### TASK:
Retype each entry below precisely as it reads.

### STORED DATA:

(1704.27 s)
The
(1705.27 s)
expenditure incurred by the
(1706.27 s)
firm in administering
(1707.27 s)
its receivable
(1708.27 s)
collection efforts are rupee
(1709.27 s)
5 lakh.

### ANSWER TO THE PROBLEM:
(1704.27 s)
The
(1705.27 s)
expenditure incurred by the
(1706.27 s)
firm in administering
(1707.27 s)
its receivable
(1708.27 s)
collection efforts are rupee
(1709.27 s)
5 lakh.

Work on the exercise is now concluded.